第6話   気づき

 ■ああ、練子

 心の中を耕して出来た土壌の奥には、錬子への恋慕が根を張っていた。

 茜にはまだ幼さが残り、つり合いが取れない。順子は、余りにも老齢すぎる。

 こうして、2本の苗が枯れると、練子の苗が大きく育った。


 彼の恋心の中は、錬子の思いで占められていた。

 ただ、順子との恋愛ごっこの中で、学は女性という存在に対する“免疫”のようなものを、少しずつ身につけていく……。


 触れれば壊れてしまいそうだった女性という存在が、実は笑い、怒り、冗談を言い、時にこちらを振り回す、そんな“生きた他者”なのだと知った。


 その経験が、学の中に奇妙な自信と、同時に焦りを生んだ。

 ――自分は、錬子以外の誰かとだって、付き合えるのではないか。

 ――いや、付き合えるようにならなければ。

 そんな思いが胸の奥で膨らみ、学は「どこかへ出かけなければ」という衝動に駆られた。


 家にいても、職場にいても、錬子の影ばかりが濃くなる。

 自分の世界を広げなければ、恋慕はただの妄想のまま腐ってしまう。

 それは、学の持つ“気づきの力”が生み出した、ある種の予感でもあった。


 ■自助グループ

 その頃からだ。

 学の心に、精神障害の自助グループという言葉が、妙に引っかかるようになったのは。

 そこには、恋愛とは別の意味で“他者”がいる。弱さを隠さずに話す人たち。自分の痛みを、誰かの前にそっと置いてみる人たち。

 そして、その痛みを否定せずに受け取る人たち。


 学は思った。

 ――あそこなら、自分を受け入れてくれるかもしれない。

 ――錬子への恋慕に絡みついた根っこを、少しほぐせるかもしれない。

 自助グループに入ってみたいという思いは、日に日に強くなっていった。


 外に目を向けたのは、学の持つ“気づきの力”であった。

 それは逃避ではなく、むしろ“出会い”への準備のようでもあった。


 ただ、“気づきの力”が時に学を苦しめる。


 ■支援員さん

 学は、支援員たちが自分の話をしているのを、ふと耳にしてしまった。

 「なかなか仕事を覚えなくて、使いにくい」

 「目標を勝手に立てて、ひとりで突っ走る」


 その断片が胸の奥に落ち、冷たいものが広がった。

 怒りを通り越して呆れている——

 その言葉は、学の想像の中で必要以上に膨らんでいく。


 外に目を向けると、駐車場の境に枯れ木が一本立っていた。

 それは彼自身の弱さを映すように見えたが、近づくと、次の季節のための準備がもう始まっていた。

 学は、その変化にすがるように視線を向け続けた。

 その小さな変化が、胸の冷たさをわずかに和らげるように思えた。


 しかし同時に、支援員たちの声には、どこか安堵のような響きもあった。

 「でも、最近は事務所にちゃんと来るようになったしね」

 「そこは良かったよな」

 そんな調子で、少しだけ笑い声が混じっていた。


 学には、その笑いが自分を馬鹿にしているのか、それとも本当に喜んでくれているのか、判断がつかなかった。


 支援員たちが何を考えているのか分からない。

 だからこそ、学はあらゆる可能性を考え、そのどれにも備えなければならないと思い込んでしまう。


 褒められる可能性。
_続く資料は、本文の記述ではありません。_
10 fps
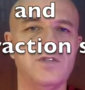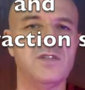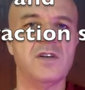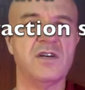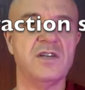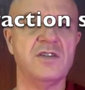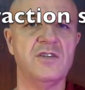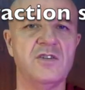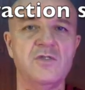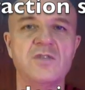desire to
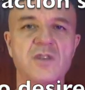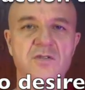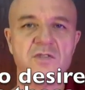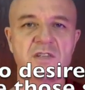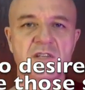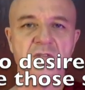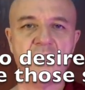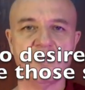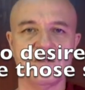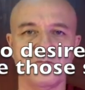use those
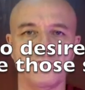skills.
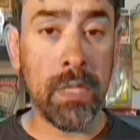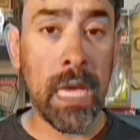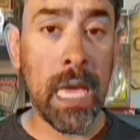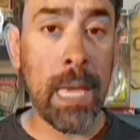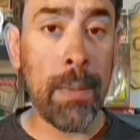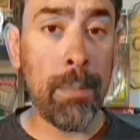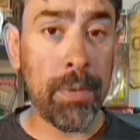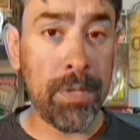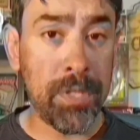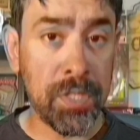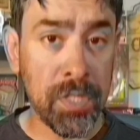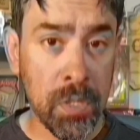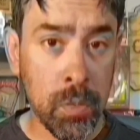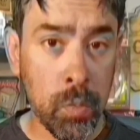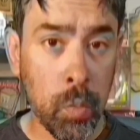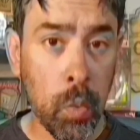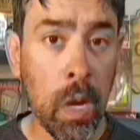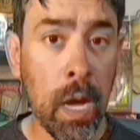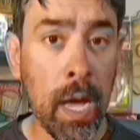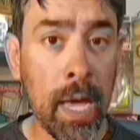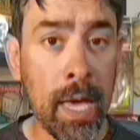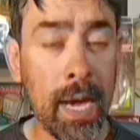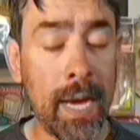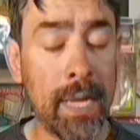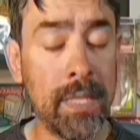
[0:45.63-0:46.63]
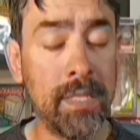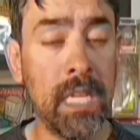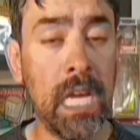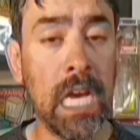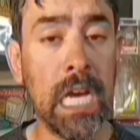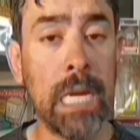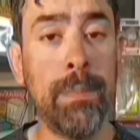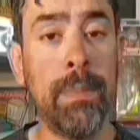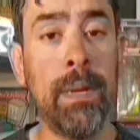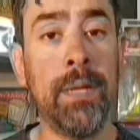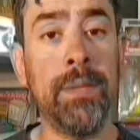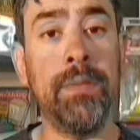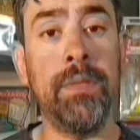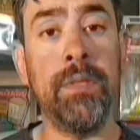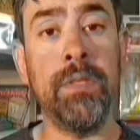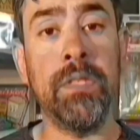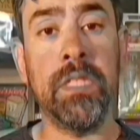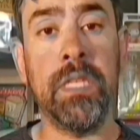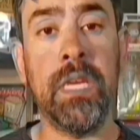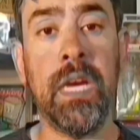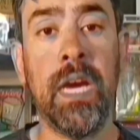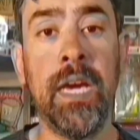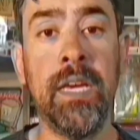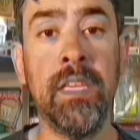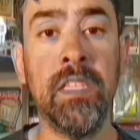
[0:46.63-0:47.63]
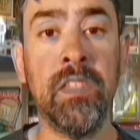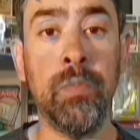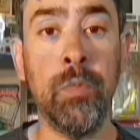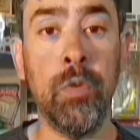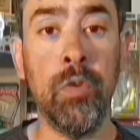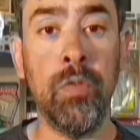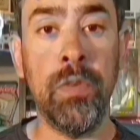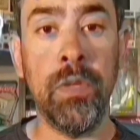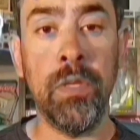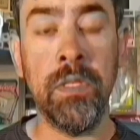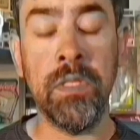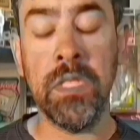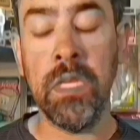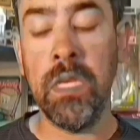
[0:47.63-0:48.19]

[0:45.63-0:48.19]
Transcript: which is why I got to talk about this guy's movies.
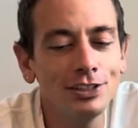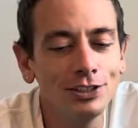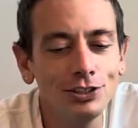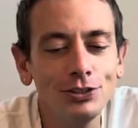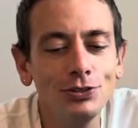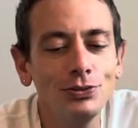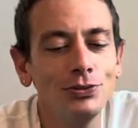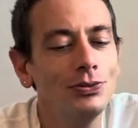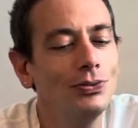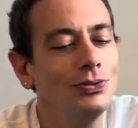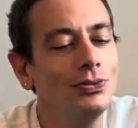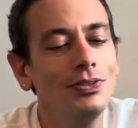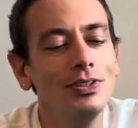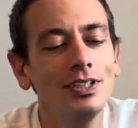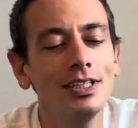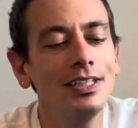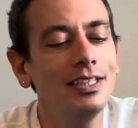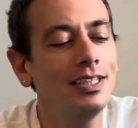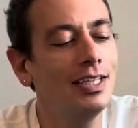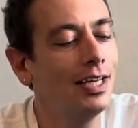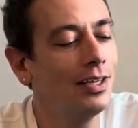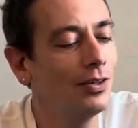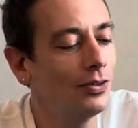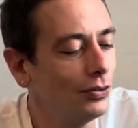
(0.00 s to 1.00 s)
you
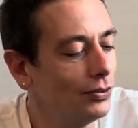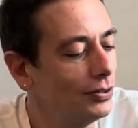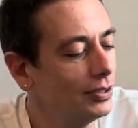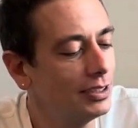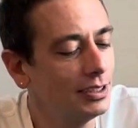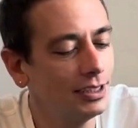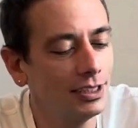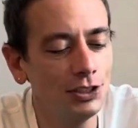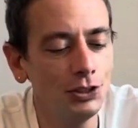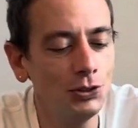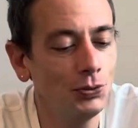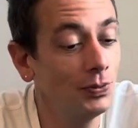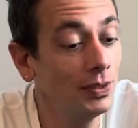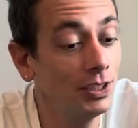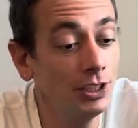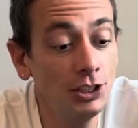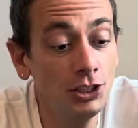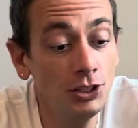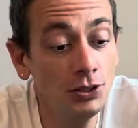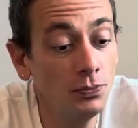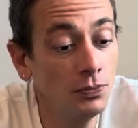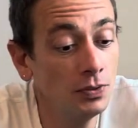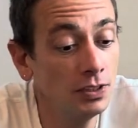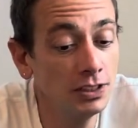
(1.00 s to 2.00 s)
that old
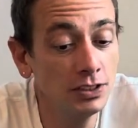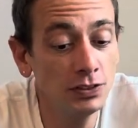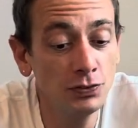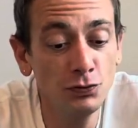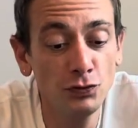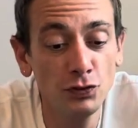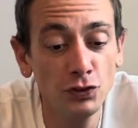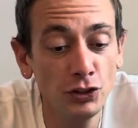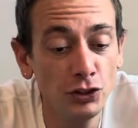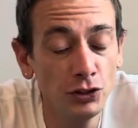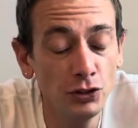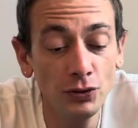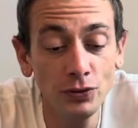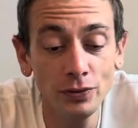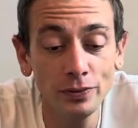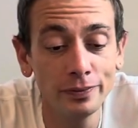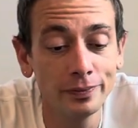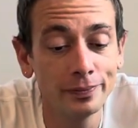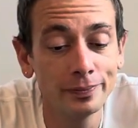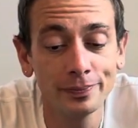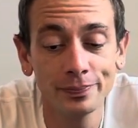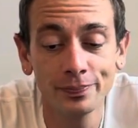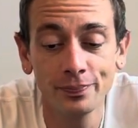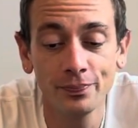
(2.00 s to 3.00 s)
situation wasn't for you.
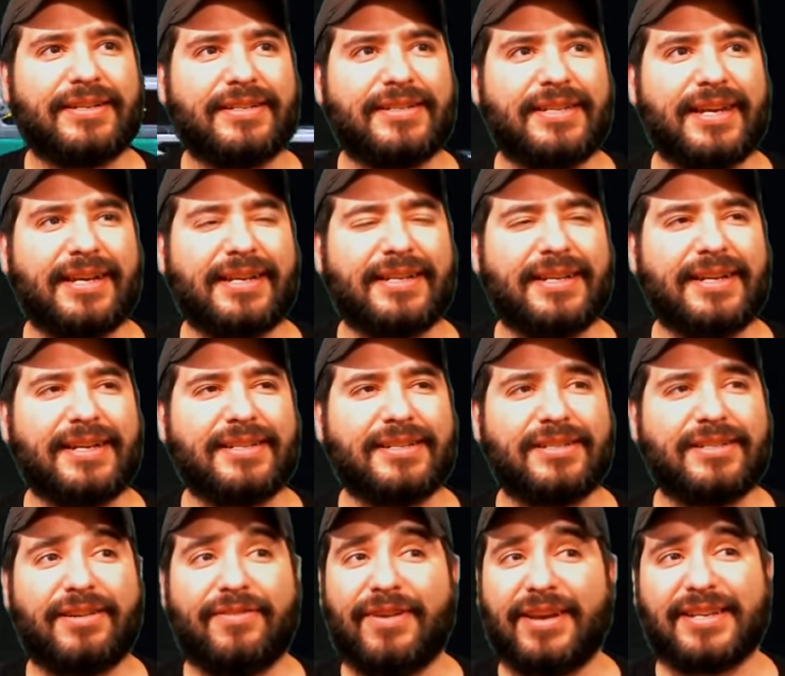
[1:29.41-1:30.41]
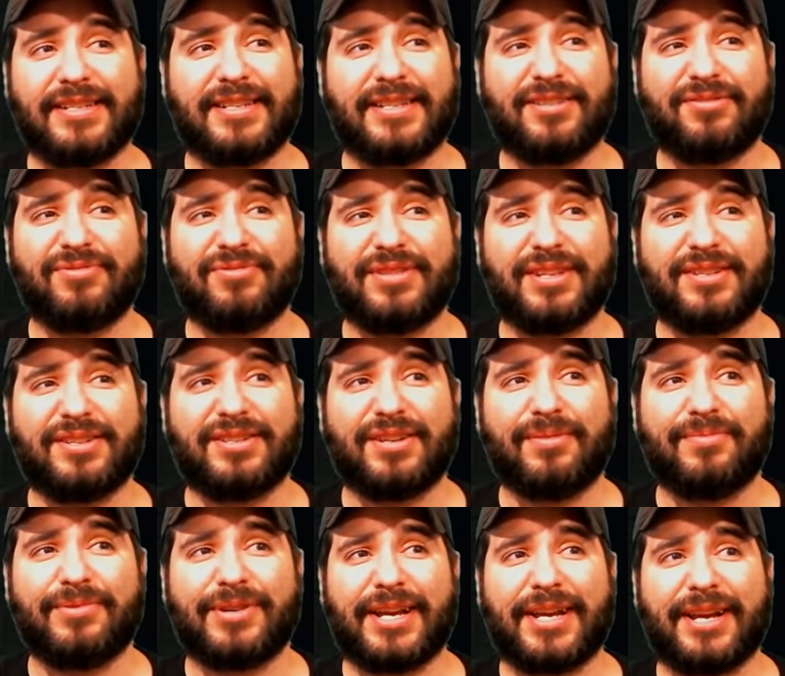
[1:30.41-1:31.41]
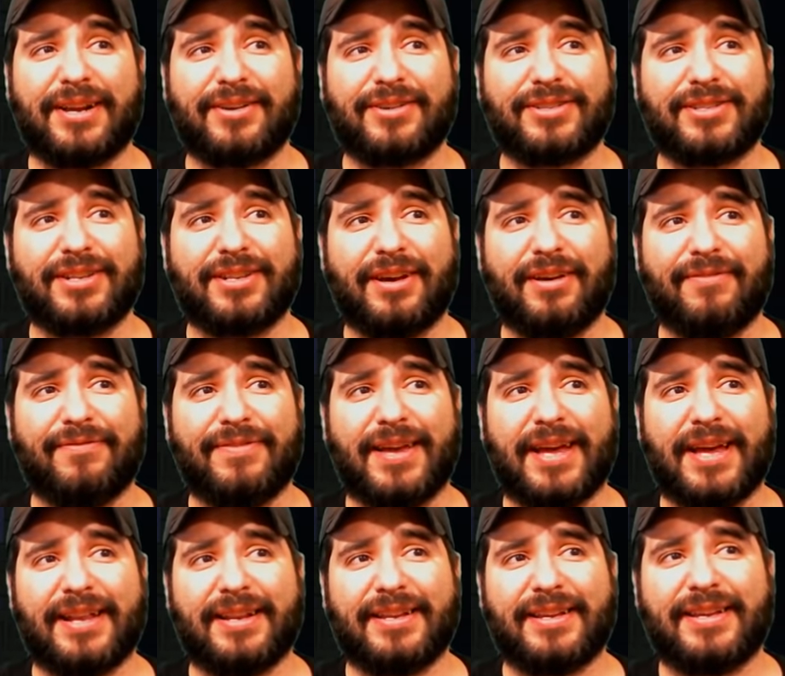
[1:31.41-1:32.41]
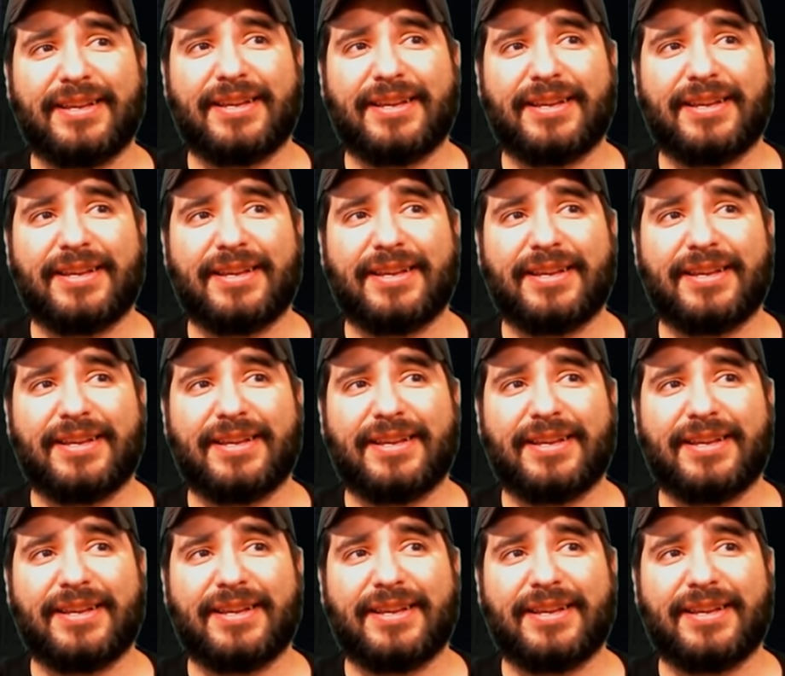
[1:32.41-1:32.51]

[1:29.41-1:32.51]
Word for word: techniques and stuff. I guess this was the double gear stuff that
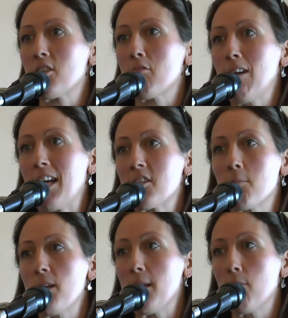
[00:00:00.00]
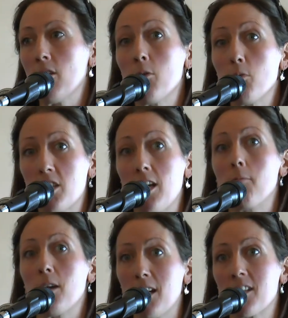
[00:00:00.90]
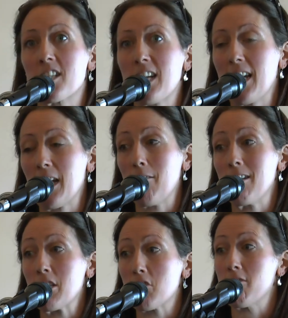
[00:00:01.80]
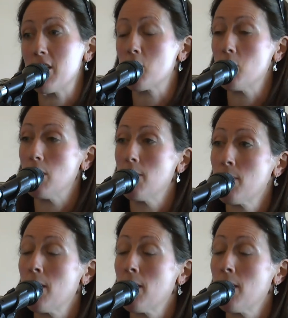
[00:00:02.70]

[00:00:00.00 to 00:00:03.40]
to the random people who don't understand our industry at all.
叱られる可能性。期待される可能性。見放される可能性。

 そして、ただの雑談として流される可能性。


 そのすべてを想定し、心の中で返事を用意し、表情を整え、呼吸の仕方まで調整しようとする。


 まるで、舞台に立つ役者が、観客の反応をすべて予測しようとするかのように。

 だが、学は同時に思っていた。

 ――自分は、そんなにおかしなことはしてこなかったはずだ。

 ――ただ、少し不器用で、少し焦っていただけだ。

 そう思おうとするのだが、胸の奥のざわつきは消えない。


 学は、「越後の魂」を信じているが、それは曖昧なので、支援員さんが言う事が、彼にとって“評価”であると同時に、“生き方の指針”のようにも聞こえてしまうからだ。


 事務所の扉が見えてくると、学の歩幅はわずかに乱れた。

 落ち着こうとするほど呼吸は浅くなり、「大丈夫だ」と言い聞かせるほど胸のざわめきは強くなる。

 

 それは、“負の気づきの力”所為であった。

 “気づきの力”は、学にとって祝福でもあり呪いでもある。